Intel sells Trillium to CCPU

The division of Intel Corp. that makes software for communications including voice over IP (VoIP), wireless and broadband – Trillium Digital Systems Inc. – will be sold for an undisclosed sum to San Diego-based Continuous Computing Corp. (CCPU).

The purchase includes Trillium protocol stacks for the IP telephony, wireless, broadband, wireless and signalling markets using Los Angeles-based Trillium’s Advanced Portable Architecture (TAPA). However, it does not include Trillium’s professional services division – that will remain with Intel to assist customers in developing products for its IXA network processor product line.

CCPU will maintain the current business model of licensing source code and providing maintenance and support to customers. As part of the deal, CCPU will be hiring some of Intel’s Los Angeles-based engineers and members of its worldwide sales and support organization.

Intel purchased Trillium for US$300 million in August of 2000.
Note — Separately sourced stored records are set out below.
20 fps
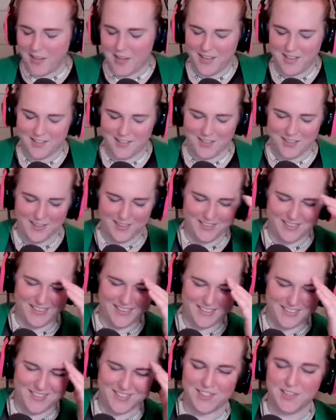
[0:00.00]
It's
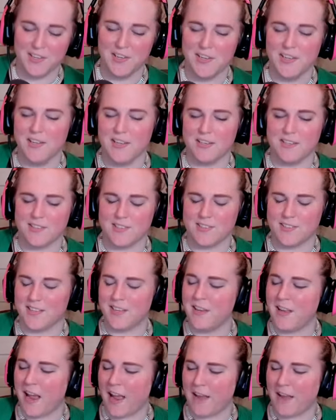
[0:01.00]
the. It's,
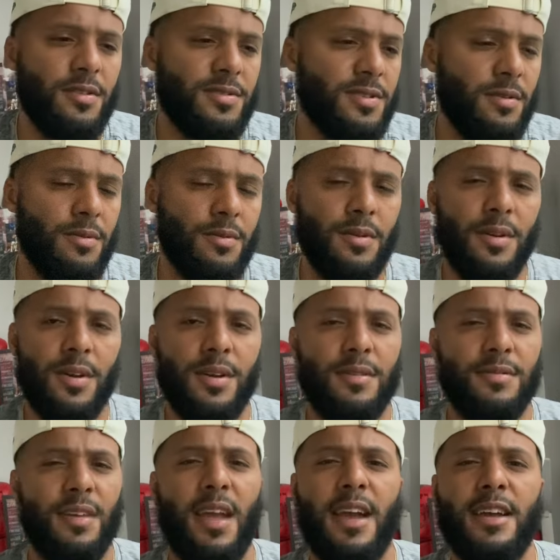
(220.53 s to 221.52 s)
So,
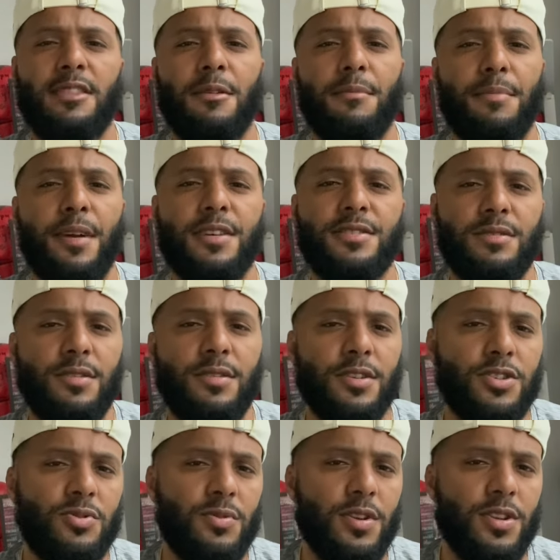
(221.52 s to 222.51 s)
they had the best year in
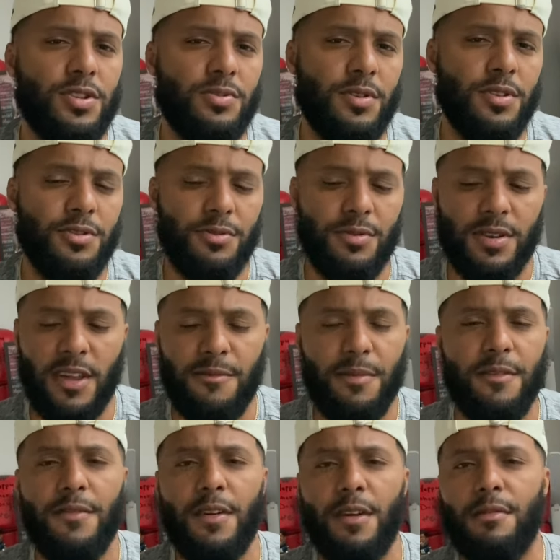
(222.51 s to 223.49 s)
2023. They've
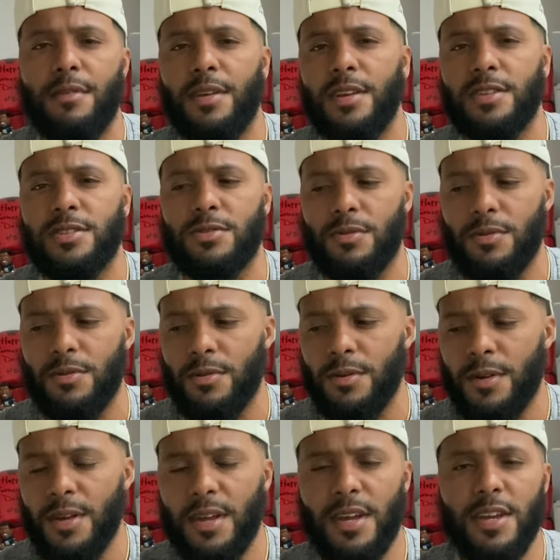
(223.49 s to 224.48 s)
been very integral
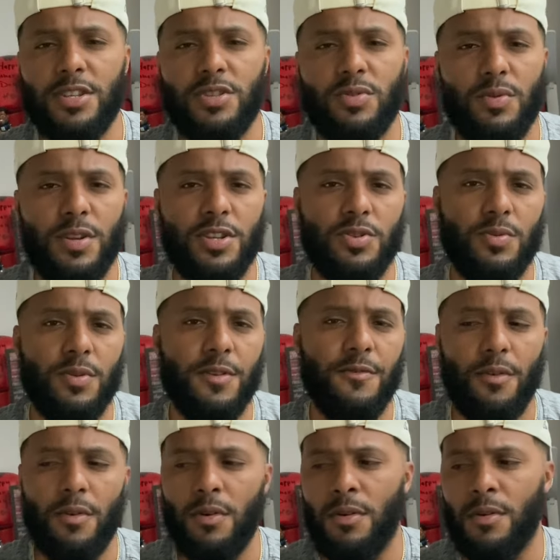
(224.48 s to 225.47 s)
in
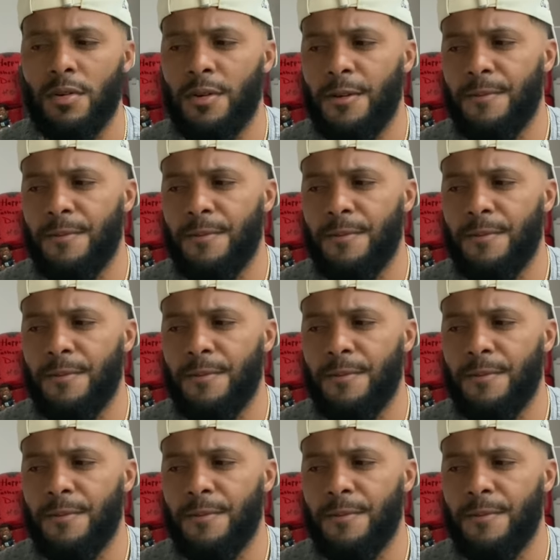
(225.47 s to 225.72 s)
2024.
According to CCPU, the purchase will allow the company to deliver source code, bundled software and hardware, and complete turnkey central office systems for network equipment providers.

“The Trillium software base supports millions of active users,” said Ken Kalb, CEO of CCPU. “Our technology complements and enhances this source code model. Combined, CCPU and Trillium will help customers get their applications to market quickly and cost effectively on their choice of open architectures.”
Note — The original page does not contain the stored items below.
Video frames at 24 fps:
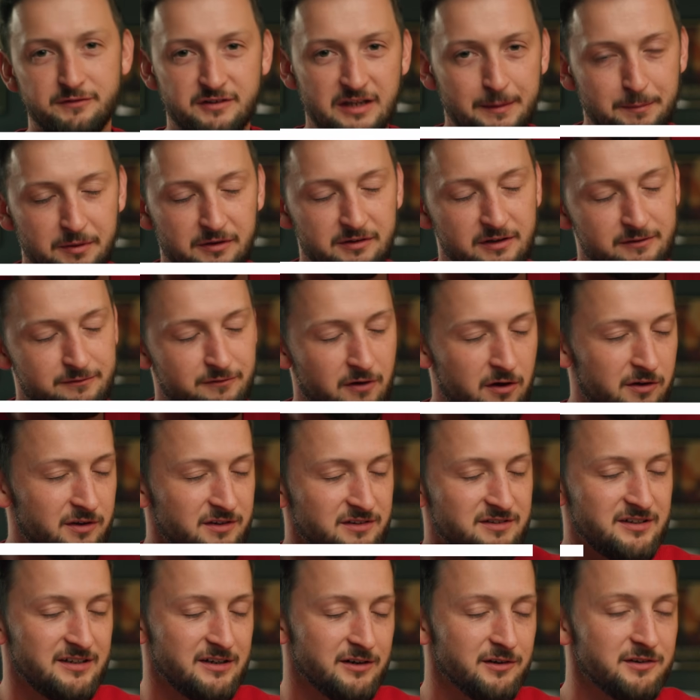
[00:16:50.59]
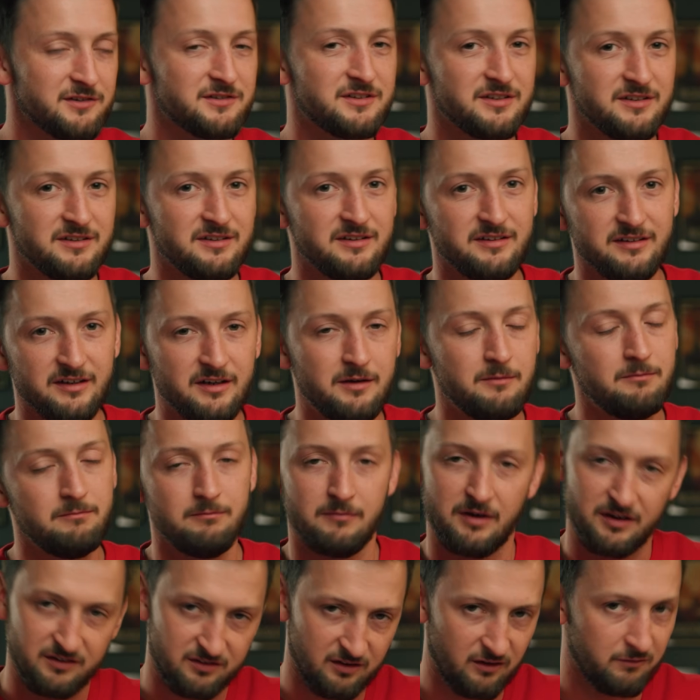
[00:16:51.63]
typically volunteered to DM,
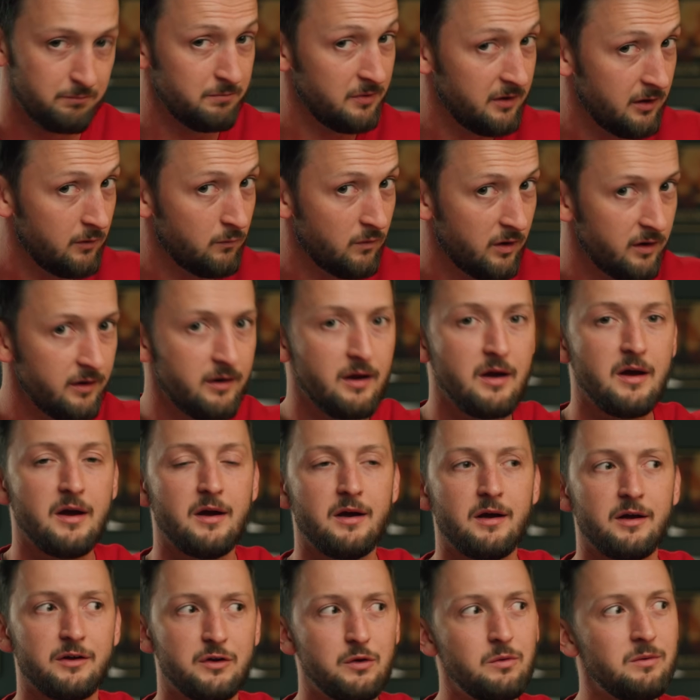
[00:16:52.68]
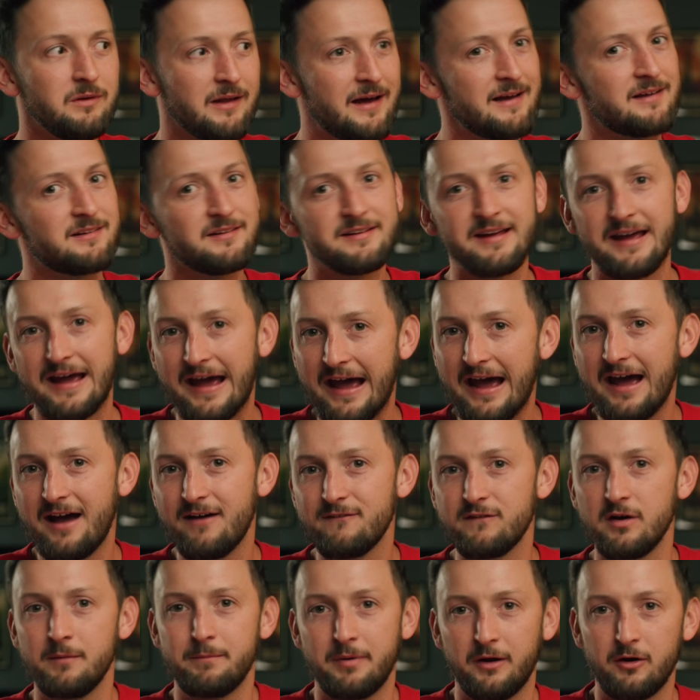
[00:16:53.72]
myself being one, you likely
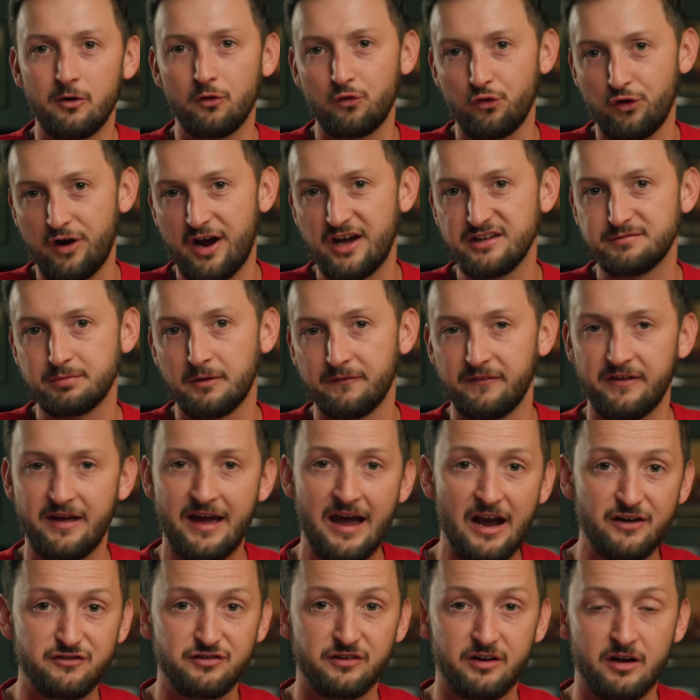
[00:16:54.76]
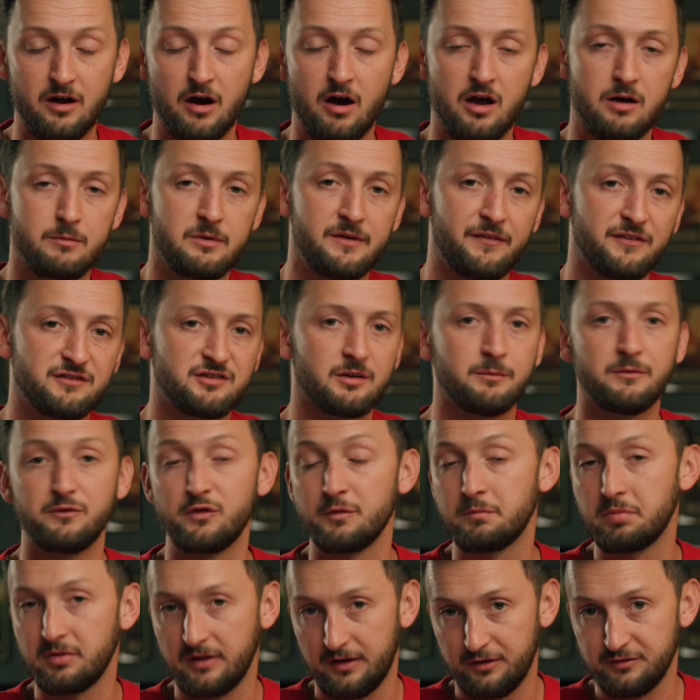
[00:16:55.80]
have a better grasp on the action economy than some of your
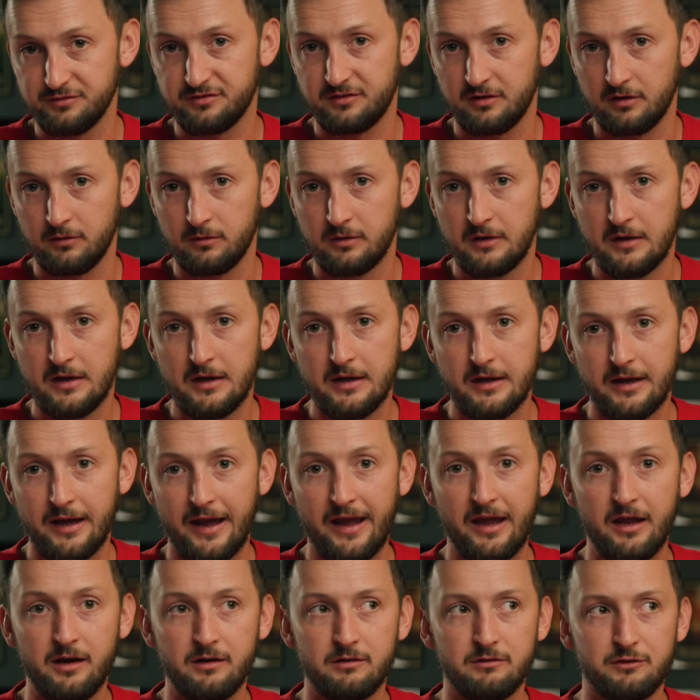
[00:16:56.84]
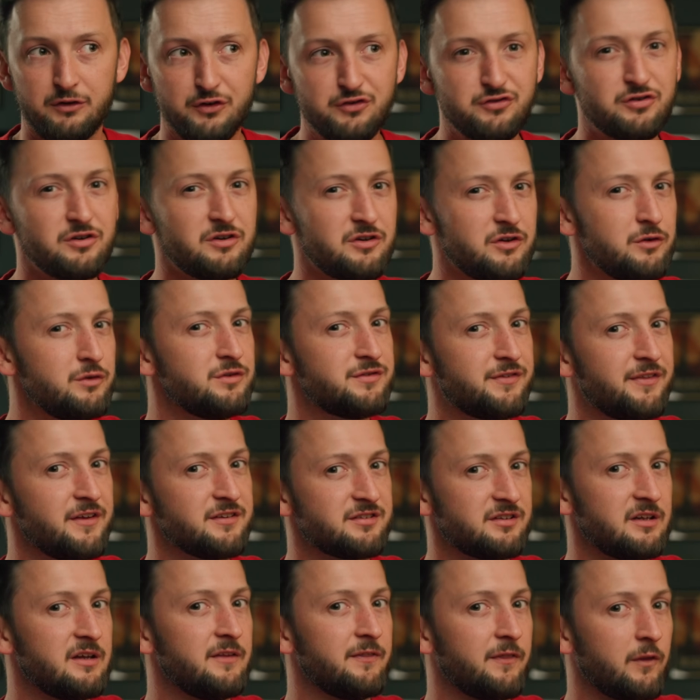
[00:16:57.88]
players do. And you should use
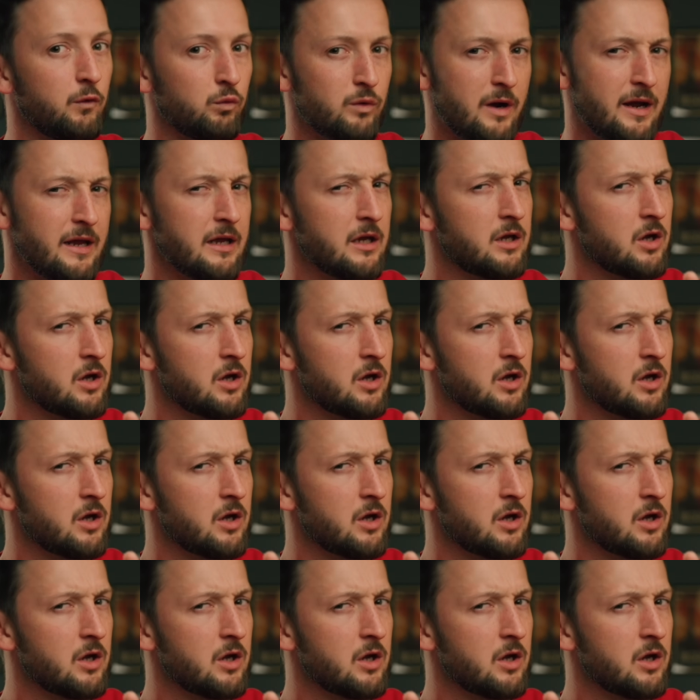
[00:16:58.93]
this in the right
The purchase is part of CCPU’s strategy of obtaining technology to build on its strategy of providing high-availability, application-ready platform solutions for network equipment providers.

It also fits in with Santa Clara, Calif.-based Intel’s strategy of cost-cutting and focusing on its core business of chip design and production.

Earlier this year, Intel sold the division responsible for its LANDesk products as well as unloading its Network Systems Group derived from a 1998 acquisition of a virtual private network (VPN) company called Shiva.

It also sold off Ziatech, a company that made up part of its Communications Platform Division, and scrapped its Web hosting business in June 2002 after only three years of operation.

However, the divesting of its fringe businesses has seemed to pay off for Intel, as its fourth quarter results announced Tuesday exceeded expectations.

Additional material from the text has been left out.